__YOUR GOAL__.
Copy the entries below word for word, but omit any pictures they contain.

__DATA PROVIDED__.
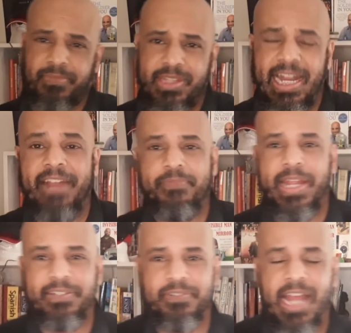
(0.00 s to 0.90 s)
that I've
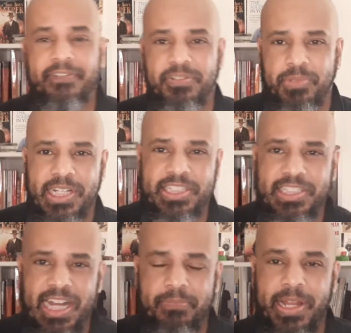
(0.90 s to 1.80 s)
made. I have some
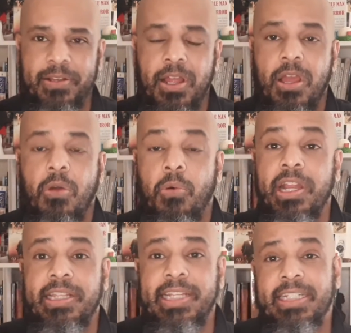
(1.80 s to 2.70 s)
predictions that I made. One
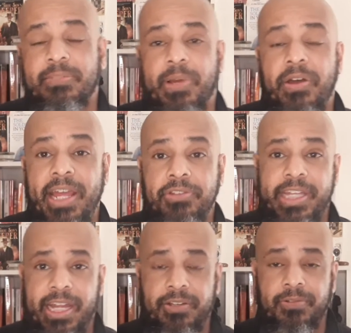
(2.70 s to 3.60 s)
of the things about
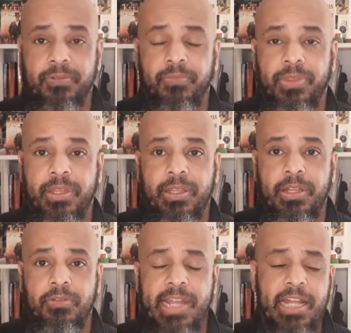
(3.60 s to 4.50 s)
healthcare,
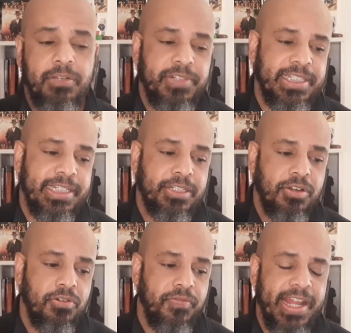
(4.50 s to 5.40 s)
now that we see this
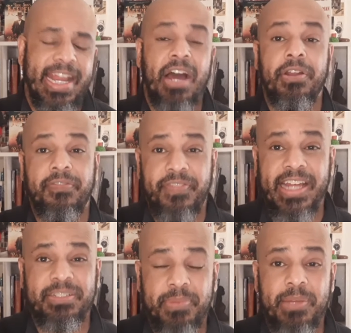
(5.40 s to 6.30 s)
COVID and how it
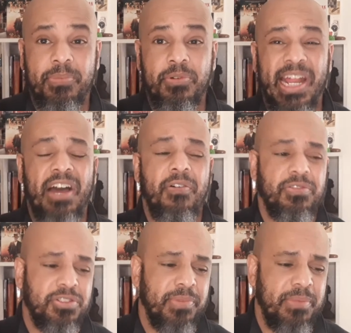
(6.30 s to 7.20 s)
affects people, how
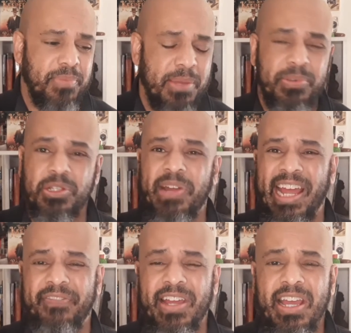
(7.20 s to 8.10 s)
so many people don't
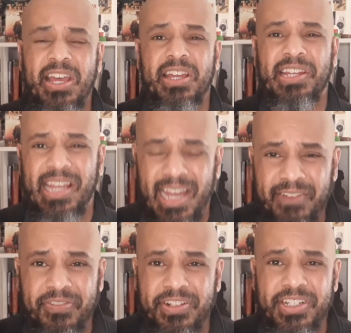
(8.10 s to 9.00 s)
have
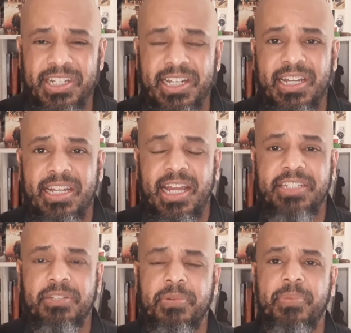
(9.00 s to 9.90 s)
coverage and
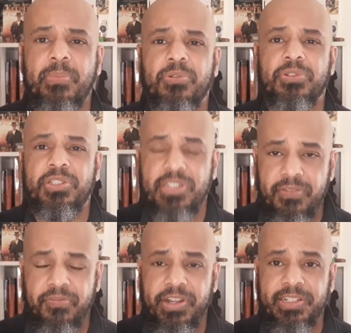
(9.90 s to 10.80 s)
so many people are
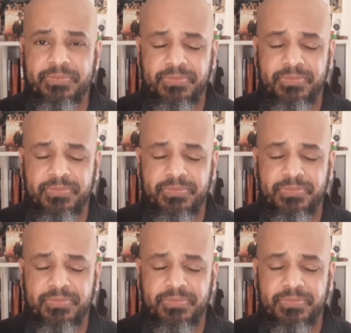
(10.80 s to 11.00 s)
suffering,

__WRITTEN SOLUTION__.
(0.00 s to 0.90 s)
that I've
(0.90 s to 1.80 s)
made. I have some
(1.80 s to 2.70 s)
predictions that I made. One
(2.70 s to 3.60 s)
of the things about
(3.60 s to 4.50 s)
healthcare,
(4.50 s to 5.40 s)
now that we see this
(5.40 s to 6.30 s)
COVID and how it
(6.30 s to 7.20 s)
affects people, how
(7.20 s to 8.10 s)
so many people don't
(8.10 s to 9.00 s)
have
(9.00 s to 9.90 s)
coverage and
(9.90 s to 10.80 s)
so many people are
(10.80 s to 11.00 s)
suffering,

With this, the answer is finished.